- A personal umbrella insurance policy provides additional liability protection over and above that already provided by your auto, homeowners, and other insurance.
- An umbrella policy does not replace your other insurance coverage but goes ‘over the top’ to add an extra level of protection.
- Umbrella insurance is relatively inexpensive, particularly considering the peace of mind that it provides.
Accidents happen. If you already have auto and homeowners insurance, you might think you’re covered. But what happens if you’re found to be ‘at fault’ for causing injury to someone, and the judgment against you is larger than the liability limits of your existing insurance policy?
Damages awarded can add up to millions of dollars. If your insurance doesn’t cover it all, you will be held responsible for payment of the remaining judgment. The courts could garnish your wages, limiting your future income, or force you to sell your assets.
A personal umbrella policy provides additional liability protection over and above that already provided by your auto, homeowners, and other insurance policies. Like an actual umbrella, this policy sits above your other insurance and protects you when existing policies have met their limit.
How an umbrella insurance policy works
An umbrella policy provides liability coverage, protecting you from bodily injury and property damage liability as well as personal liability claims for actions you could be sued over. The coverage takes over when your other insurance policies reach their coverage limit, increasing your liability coverage by $1 million or more.
For example, if someone falls at your house and is seriously injured, you might be held responsible. Your homeowners liability coverage will provide protection, but only up to a certain limit. An umbrella policy would provide additional liability coverage above the amount provided by your homeowners insurance.

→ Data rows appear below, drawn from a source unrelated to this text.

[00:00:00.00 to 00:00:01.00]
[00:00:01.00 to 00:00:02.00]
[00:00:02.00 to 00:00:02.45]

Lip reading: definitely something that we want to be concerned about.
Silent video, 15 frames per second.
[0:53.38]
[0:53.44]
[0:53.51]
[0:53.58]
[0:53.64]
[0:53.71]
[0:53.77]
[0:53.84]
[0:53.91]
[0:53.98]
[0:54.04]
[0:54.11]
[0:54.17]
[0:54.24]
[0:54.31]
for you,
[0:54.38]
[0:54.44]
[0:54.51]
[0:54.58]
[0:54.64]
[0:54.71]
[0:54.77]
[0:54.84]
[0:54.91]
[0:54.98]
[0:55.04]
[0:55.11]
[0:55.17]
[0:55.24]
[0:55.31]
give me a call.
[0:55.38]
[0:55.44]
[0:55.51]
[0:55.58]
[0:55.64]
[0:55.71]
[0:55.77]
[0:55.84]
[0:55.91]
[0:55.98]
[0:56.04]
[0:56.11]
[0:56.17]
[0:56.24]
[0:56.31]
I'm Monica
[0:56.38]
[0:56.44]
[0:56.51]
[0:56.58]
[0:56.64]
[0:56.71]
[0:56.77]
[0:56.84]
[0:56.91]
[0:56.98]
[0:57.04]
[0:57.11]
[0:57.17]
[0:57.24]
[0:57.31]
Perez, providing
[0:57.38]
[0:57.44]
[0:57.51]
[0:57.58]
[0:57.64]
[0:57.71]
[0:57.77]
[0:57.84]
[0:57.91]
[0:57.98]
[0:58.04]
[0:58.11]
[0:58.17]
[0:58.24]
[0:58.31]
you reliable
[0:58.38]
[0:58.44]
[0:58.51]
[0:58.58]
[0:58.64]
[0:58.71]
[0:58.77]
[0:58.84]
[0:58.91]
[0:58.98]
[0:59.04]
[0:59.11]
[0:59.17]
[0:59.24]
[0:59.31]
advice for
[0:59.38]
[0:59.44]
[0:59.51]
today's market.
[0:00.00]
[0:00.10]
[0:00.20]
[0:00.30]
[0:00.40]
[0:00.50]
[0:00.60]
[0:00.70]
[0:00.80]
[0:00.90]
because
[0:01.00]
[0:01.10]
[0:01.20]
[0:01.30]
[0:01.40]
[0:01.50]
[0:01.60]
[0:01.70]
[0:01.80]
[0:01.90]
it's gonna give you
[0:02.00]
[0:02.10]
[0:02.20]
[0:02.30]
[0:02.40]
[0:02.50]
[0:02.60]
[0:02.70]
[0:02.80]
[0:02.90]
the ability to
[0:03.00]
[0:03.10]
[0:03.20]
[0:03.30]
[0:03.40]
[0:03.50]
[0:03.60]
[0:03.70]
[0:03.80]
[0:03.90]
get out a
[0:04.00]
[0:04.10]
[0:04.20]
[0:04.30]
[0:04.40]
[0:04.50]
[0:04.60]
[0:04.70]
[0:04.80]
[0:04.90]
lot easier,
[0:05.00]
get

What an umbrella insurance policy covers
Here are a few examples of what an umbrella policy could cover:
- Legal fees: if someone sues you, your umbrella coverage can be used to help pay your legal defense expenses
- Damage done by a party guest: if an intoxicated person leaves your home after a party and causes an accident, you could be indirectly held liable for the damages
- Dog bites: if your dog bites another person or pet, you could be held responsible for the medical or vet expenses
- Volunteer liability: if you volunteer or serve on the board of a charitable organization and they are sued, you could be held responsible as a party to the lawsuit
- Rental liability: you could be held liable for accidents which occur when you’ve rented a recreational item, such as a jet ski or a scooter
Who needs umbrella insurance coverage?
Do any of these apply to you?
- Have pets, especially dogs
- Have teenage drivers or drive a carpool
- Have a swimming pool, a tree house, a boat dock, or a trampoline
- Possess multiple properties, or operate any as a rental
- Have savings you want to protect
- Own or operate recreational vehicles such as ATVs
- Hire people who work on your property, such as housecleaners or landscapers
- Have other things that put you at risk of being sued
Get the right umbrella insurance policy for you
Your cost and recommended level of umbrella coverage will depend on several factors, including the number of people in your household, your properties and their uses, the number and types of vehicles you own and operate, and more.
There are two types of insurance policies that can provide additional coverage–an umbrella policy and excess liability coverage. It’s important to understand the difference. Excess liability policies only provide additional coverage and higher liability limits for policies you already have in place. An umbrella policy is not tied to an existing policy; it can provide higher liability limits and broader coverage for something that your existing policy might not cover.
Which is right for you? A good insurance broker will help you decide. Many people are surprised to learn how inexpensive umbrella insurance is—generally costing just a few hundred dollars a year—so don’t wait.